Analyst reaction: Art Spinella, analyst for CNW Marketing/Research in Bandon, Ore., says the $250 Test Drive promotion was unmemorable, but the overall 24-hour Test Drive program worked well. "It was easy to understand, and consumers caught on instantly, he says." Toprak says the only people the $250 Test Drive program pleased were those buying competing vehicles.
GM's view: "I'd say the $250 Test Drive was on the bottom half of our programs," Smith says. "We paid for those test drives, but you can easily spend up to $300 or $400 per test drive for day-long events.
"Would I do it again?
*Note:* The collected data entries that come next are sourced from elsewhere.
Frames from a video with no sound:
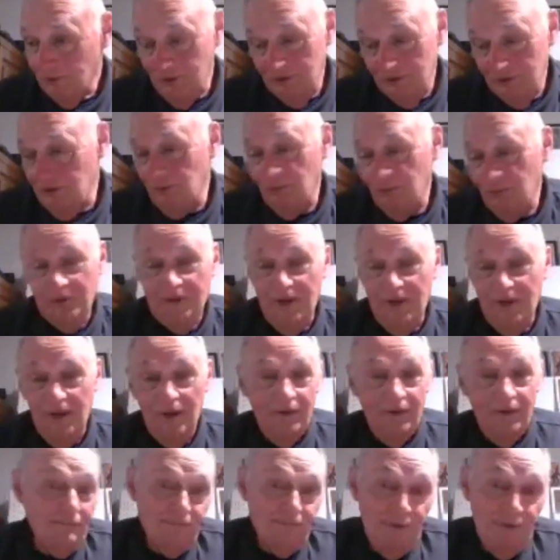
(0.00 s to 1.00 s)
He said, "What the
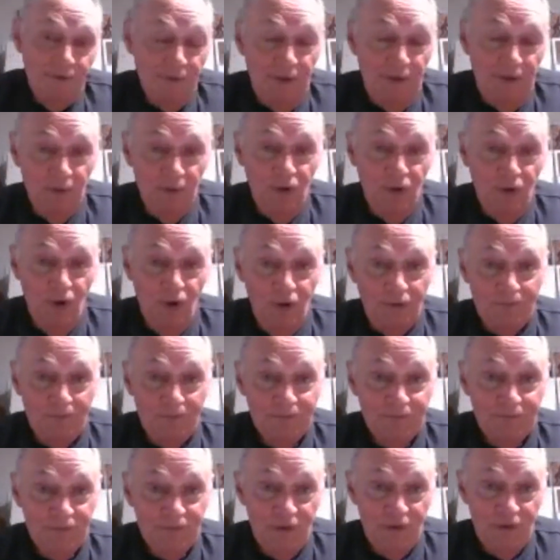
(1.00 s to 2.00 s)
hell? Let me give him a call."
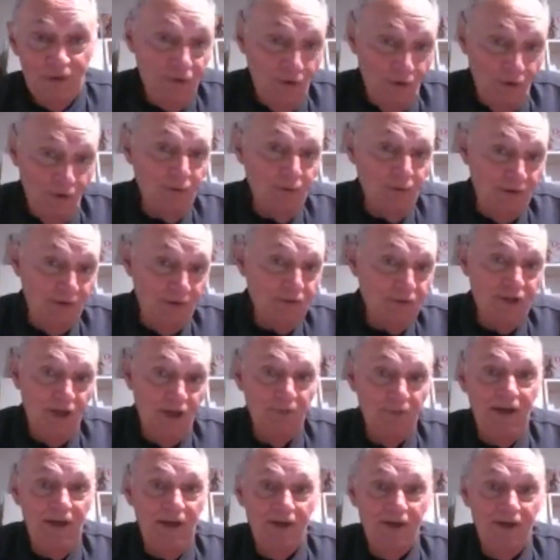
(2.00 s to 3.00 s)
So I told him I was
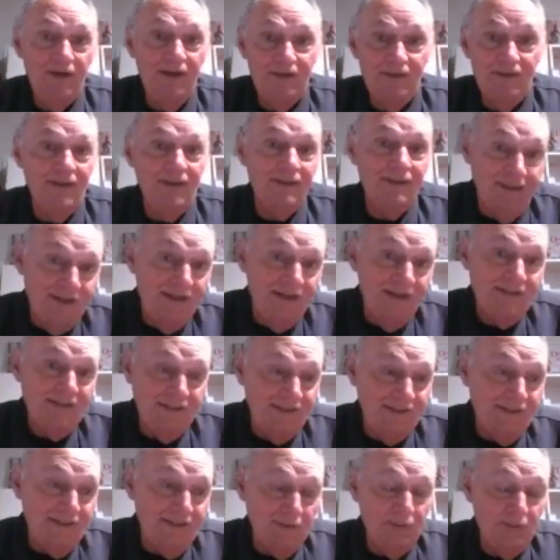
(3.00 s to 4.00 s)
coming out, and then I
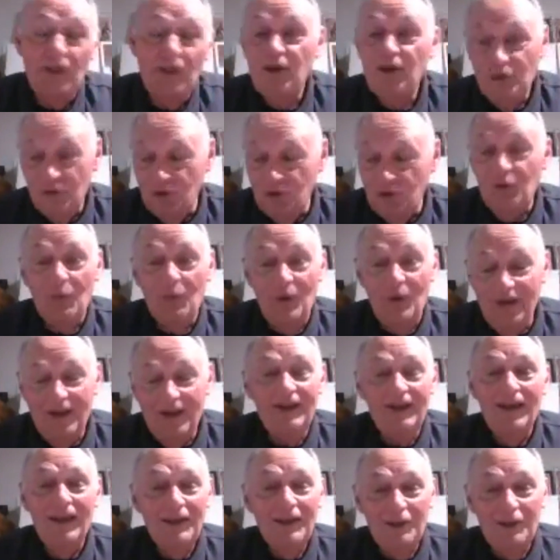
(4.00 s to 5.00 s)
said to him, "Do you want
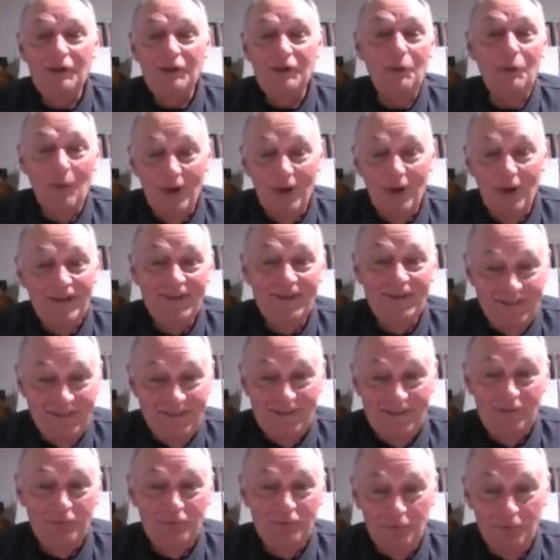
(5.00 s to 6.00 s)

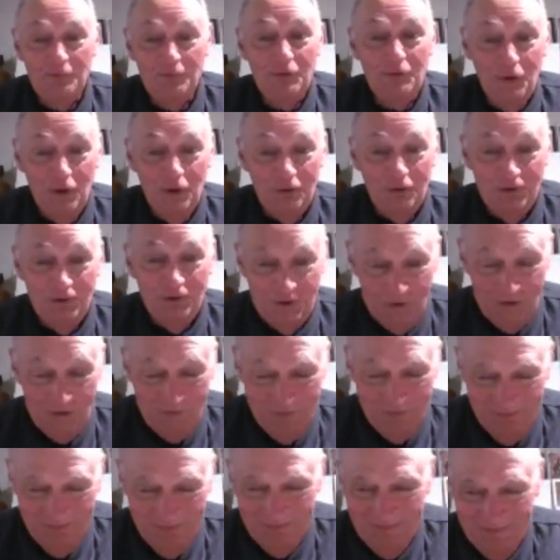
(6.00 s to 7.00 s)
anything from Fiore's?"
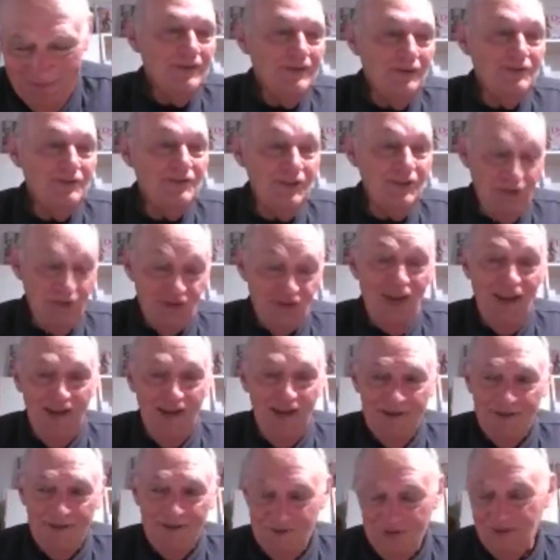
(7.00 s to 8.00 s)
So he says,
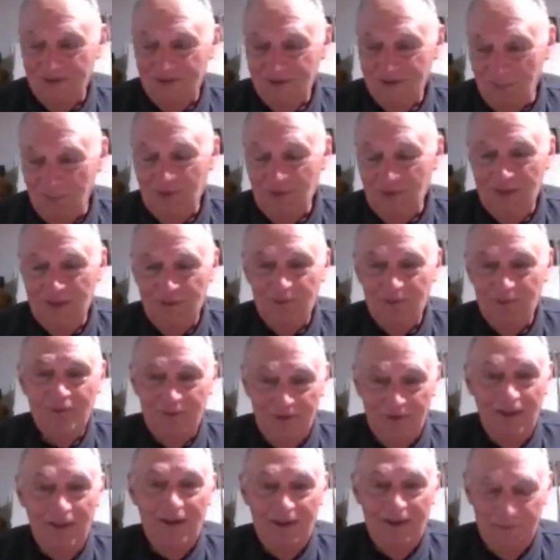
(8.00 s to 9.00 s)
"Yeah." He says, "Let me give you."
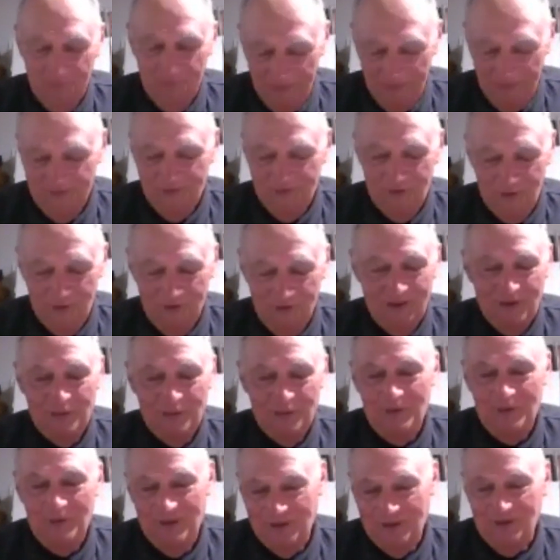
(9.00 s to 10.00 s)
Yeah. So he gives
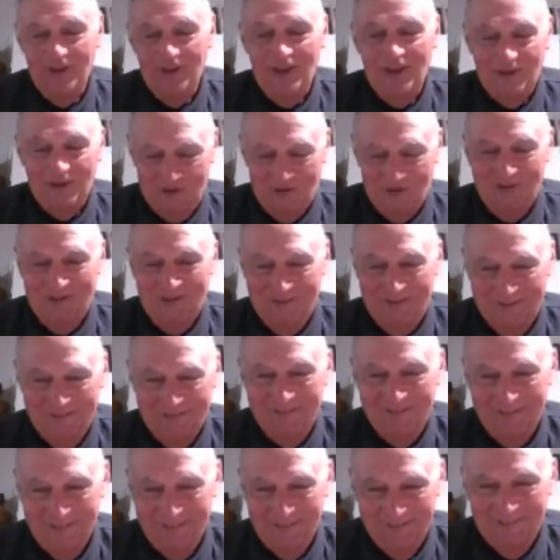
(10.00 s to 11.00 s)
me this list
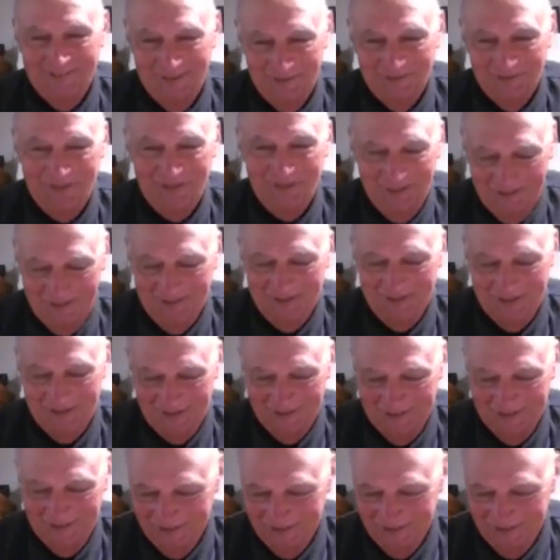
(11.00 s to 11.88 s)
of things.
Probably not."
Results: Share dropped 0.9 percent, but sales were up about 44,000 units.
Background: GM needed to clean out large inventories of 2004 models.
Duration: Sept. 28-30
Description: GM offered no-interest 72-month loans on all remaining 2004 Chevrolet, Buick, Pontiac, GMC and Oldsmobile vehicles.
Dealer reaction: For Wiesner, the 72-Hour Sale did a great job of getting people in the doors. "Zero-for-72 made the month for us," he says.
Analyst reaction: According to Toprak, this promotion worked the best. "The program created a sense of urgency," he says. "Customers haven't had that."
GM's view: Smith says the company succeeded by giving dealers adequate advance notice. "With 72-Hour, we gave dealers a week of advance notice," he says. "We learned from earlier programs that it was key to tell people."
Results: Sales were up about 130,000 units year-over-year in September with a share increase of 1.7 percent.
Lock 'n' Roll
Background: Hoping to ignite a strong sales finish, GM offered Lock 'n' Roll. Smith says research that showed consumer anxiety over likely interest-rate increases inspired the program. It was supported by TV commercials featuring investment guru Suze Orman.
Description: Customers who purchased a 2005 GM vehicle financed through GMAC between Nov. 10 and Nov. 30 locked in the interest rate used their first purchase on their next GM vehicl e for 10 years. Rates varied from 0 percent on 36-month loans to 3.9 percent for 60 months.
Dealer reaction: "We didn't get the business we were hoping for," Estes says.
Kevin Bilski, new-car sales manager at Saturn of Warren in Warren, Mich., says: "It wasn't enough enticement to buy a car. People wanted more instant gratification. I give GM credit for thinking outside the box and trying something different. But people didn't come in the door asking about that. It didn't drive people here."
Analyst reaction: Toprak says it was a tough sell because car buyers don't think long-term.
"However, GM isn't going to spend a whole lot on it," he says.
Lock 'n' Roll didn't work, Spinella says.
"The biggest problem was that nobody understood it, at least in the key markets," he says. "On a scale of one to 10, it scaled a two in terms of effectiveness."
GM's view: Paul Ballew, GM's executive director of global market and industry analysis, admits Lock 'n' Roll did not meet expectations.
"We didn't get the take rate we wanted with the program," Ballew says.
When asked if we would see the promotion again, Smith said a revised version of the program could appear.
Results: Sales were down 60,000 units year-over-year with a share drop of 3.5 percent to a 25 percent share of the U.S. market.